As a theologian I found myself particularly interested in Mary McAleese’s statement about the hierarchy having reduced Christ “to this rather unattractive politician who is just misogynistic and homophobic and anti-abortion”. This has been misinterpreted by the usual suspects as meaning that McAleese is attempting to singlehandedly change Church doctrine. That this is not the case is clear from her most recent statement that she has not yet decided how she will vote in the abortion referendum due to the complexity of the issues involved. McAleese’s point refers to the depressing habit that the hierarchy has of remaking Jesus of Nazareth into their own misogynistic, dogma obsessed image and likeness, something that couldn’t be further from the truth. I defy any woman to read the Gospels and not be struck by the revolutionary attitude of Jesus towards women, all the more remarkable considering the time and place in which he lived and the notably patriarchal and sexist attitudes towards the female sex displayed in the Old Testament. Indeed his treatment of women was so radical that it transcends time and place.
I also defy anyone, man or woman, to read the Gospels and not be struck by the fact that as regards moral teaching, Jesus was in no way judgmental, nor did he leave behind a list of ‘thou shalt nots’ . On the contrary, his emphasis was positive, concerned with love of others, especially those on the margins of society, or considered ‘other’. This included the very kind of women who have been so mistreated in Ireland for falling foul of Ireland’s deeply embedded double standards towards women, women who all too often found themselves shunned or even worse condemned to places like the Magdalene Laundries or Tuam style mother and baby homes. In misrepresenting Jesus in this way, the hierarchy is, as McAleese pointed out, “keeping Christ out and letting bigotry in”. I have no doubt that Jesus would have opposed abortion in non-medical circumstances, but he would also have strongly condemned the way in which women are universally made to carry the can for male sexual irresponsibility. The ultimate answer to the problem of abortion is not to penalize women, but to transform male/female relationships for the better.
McAleese also makes a very important point about the clericalism endemic in the Church, and the exclusion of women from all authority and decision making. While I personally am not hung up on the view that the only solution to this is to ordain women to the priesthood (which could exacerbate clericalism since women would have to fit in with male power structures) it would certainly be possible to create forms of authoritative ministry that would unleash female gifts and female perspectives into the hitherto male-dominated Church. This could only have a revolutionary effect for the good. For me, equality between the sexes should not mean sameness, but complementarity. Equal representation of women in the Church should ideally bring about a harmonious balance between the best male and female characteristics, with women keeping male clerical egoism and arrogance in check. I am also of the opinion that it is time for feminist theological insights into the life and ministry of Jesus to be brought to the fore. It was his female disciples who stood bravely and loyally with Jesus during his passion and crucifixion, while his male disciples including even Peter deserted him. The men were incapable of seeing strength in weakness, whereas the women fully understood his sacrifice in a way that I’m convinced only women can. I am therefore fully in agreement with McAleese’s opinion that the Church cannot move on and progress without female insights and authority, and I would extend this to the theological sphere.
Interestingly, the fact that McAleese has the power, influence and status to mount such a critique of the institutional Church is due to the great political gains that Western women have made, albeit that there is a long way to go. Women’s voices are being heard publicly, and this can have a significant impact on the Church, as our former President is demonstrating. Ironically, this raises the astounding possibility that the Church could be the new powerhouse as regards the true liberation of women.

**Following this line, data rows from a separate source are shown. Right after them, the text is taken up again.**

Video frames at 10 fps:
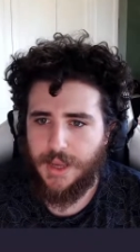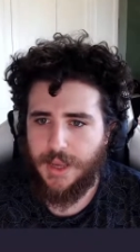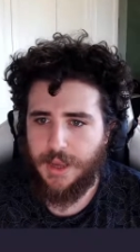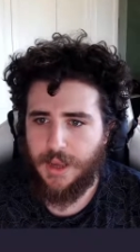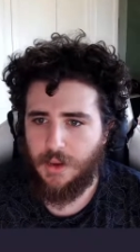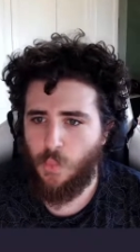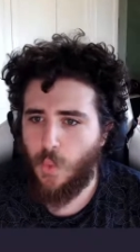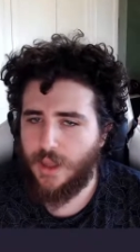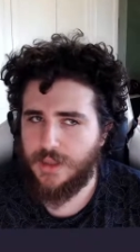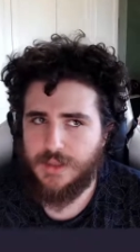And
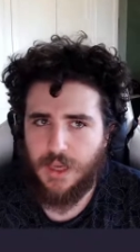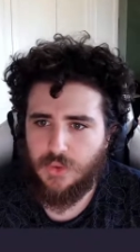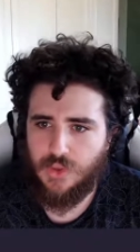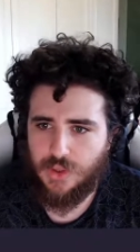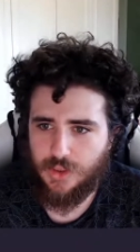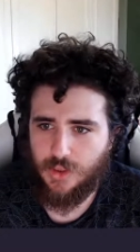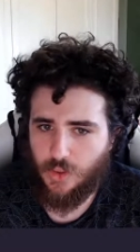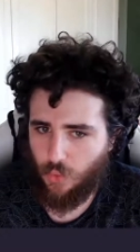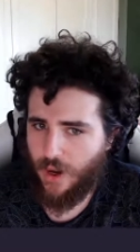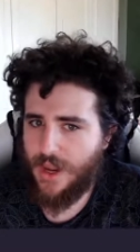while it sounds
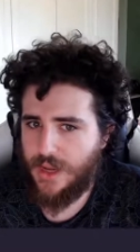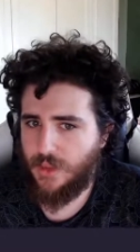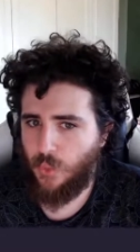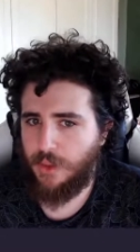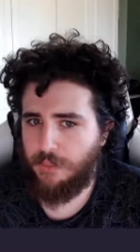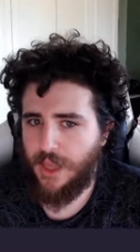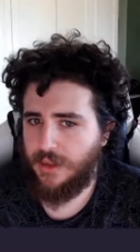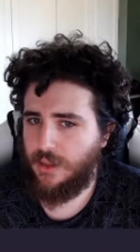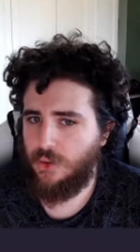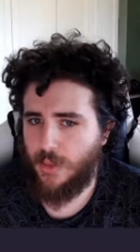great when
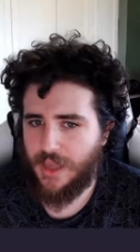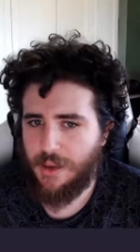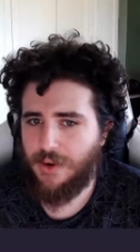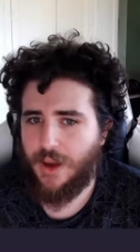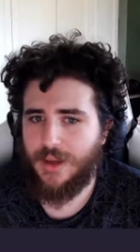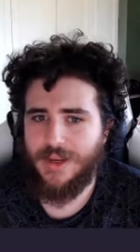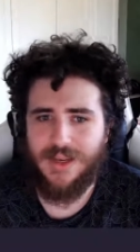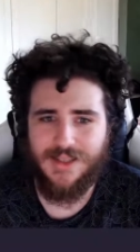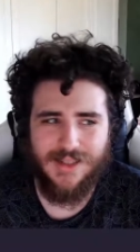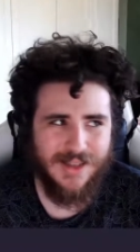plugged into my camera,
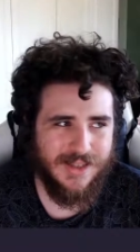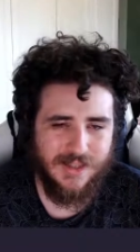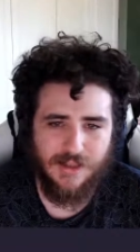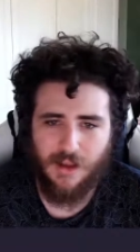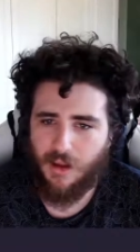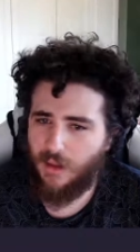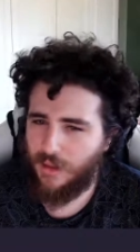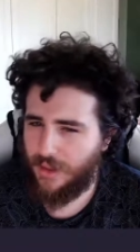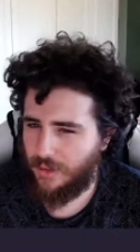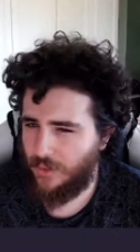it isn't all
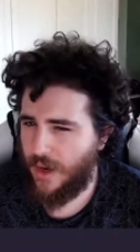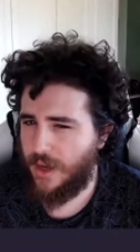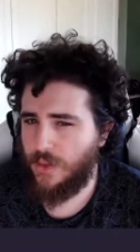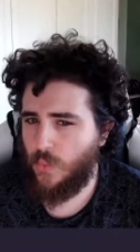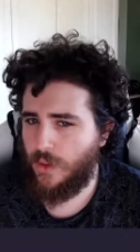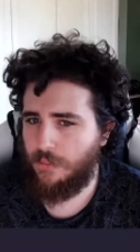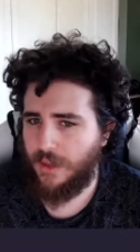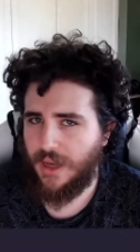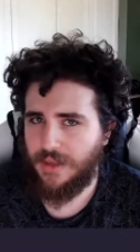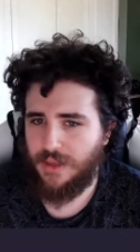that great when
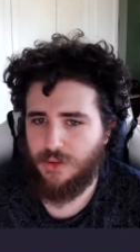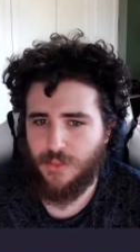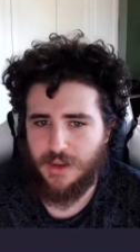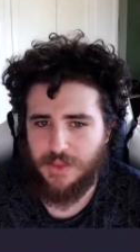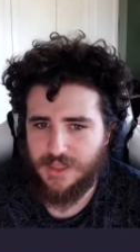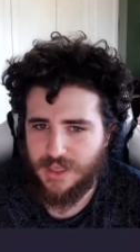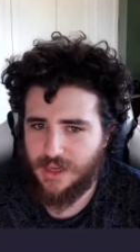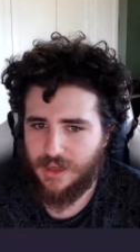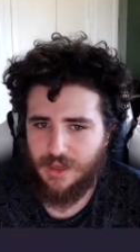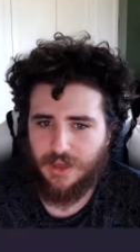plugged into my
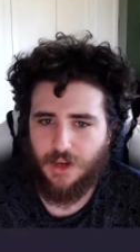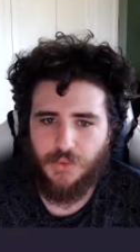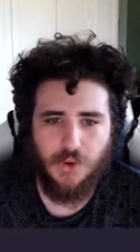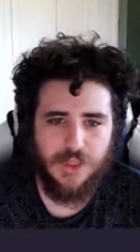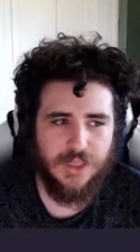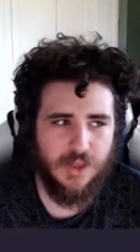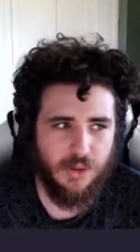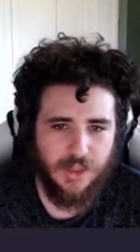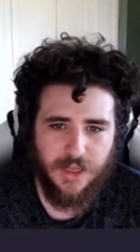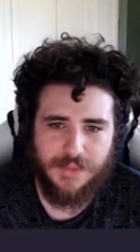PC. Of course, you
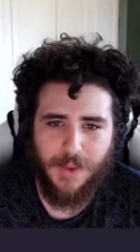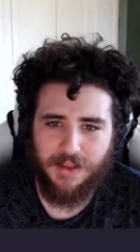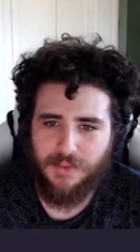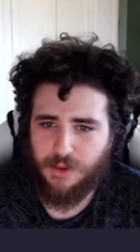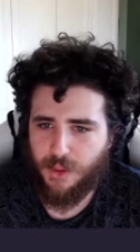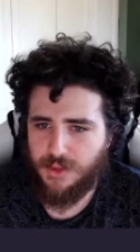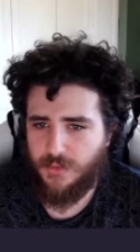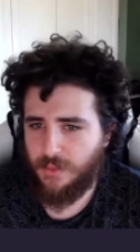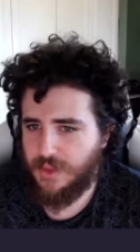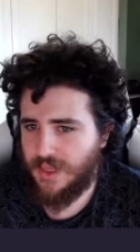couldn't expect very much
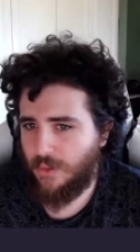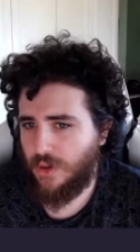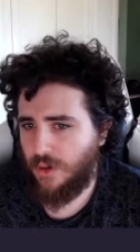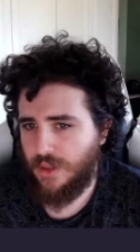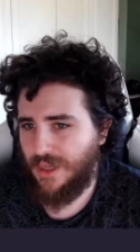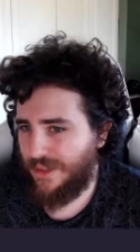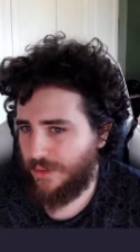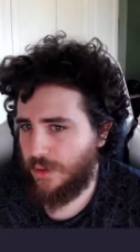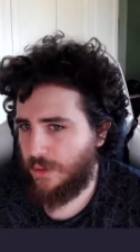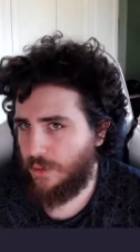from the sound card
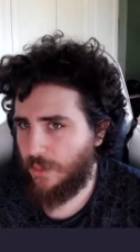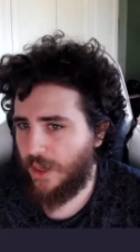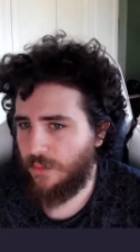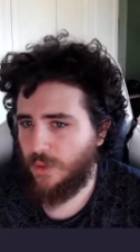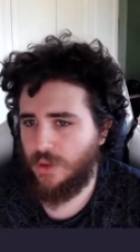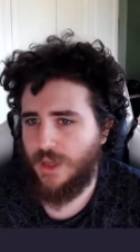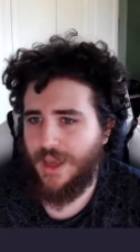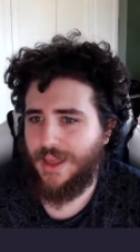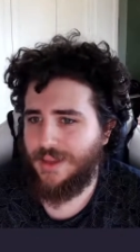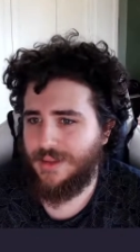integrated into the motherboard,
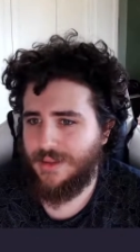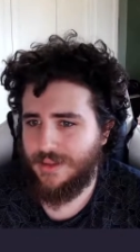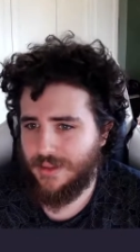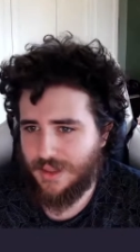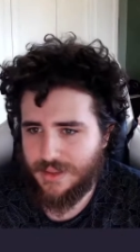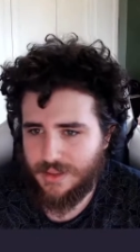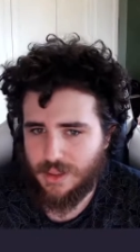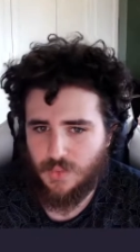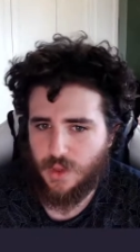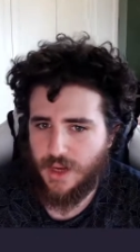and that's
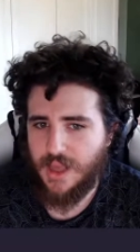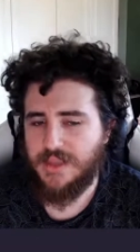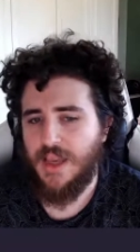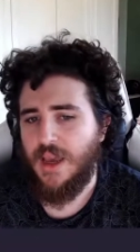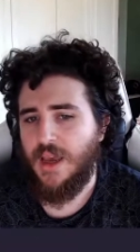just what it is.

It has the power to appoint women to influential positions, they don’t have to be voted in. If such a process was undertaken in good faith, Catholicism could be a beacon to the world in demonstrating what a world in which women have an equal voice could look like. As McAleese said, quoting Ban Ki -Moon, it is ‘the pulpit of the world’, powerfully influential. Guided by authentic Gospel values, it could transform itself from acting as “a powerful brake in dismantling the architecture of misogyny” into the direct opposite, and become a vehicle for defeating women’s oppression that would be a true reflection of the spirit of its founder. The liberation of women from unjust structures will also of course bring about the liberation of men, an important feminist goal. Hard as it may be to imagine now, we may be on the brink of a politically inspired ecclesiastical revolution that will have a reciprocally transformative effect on the political domain.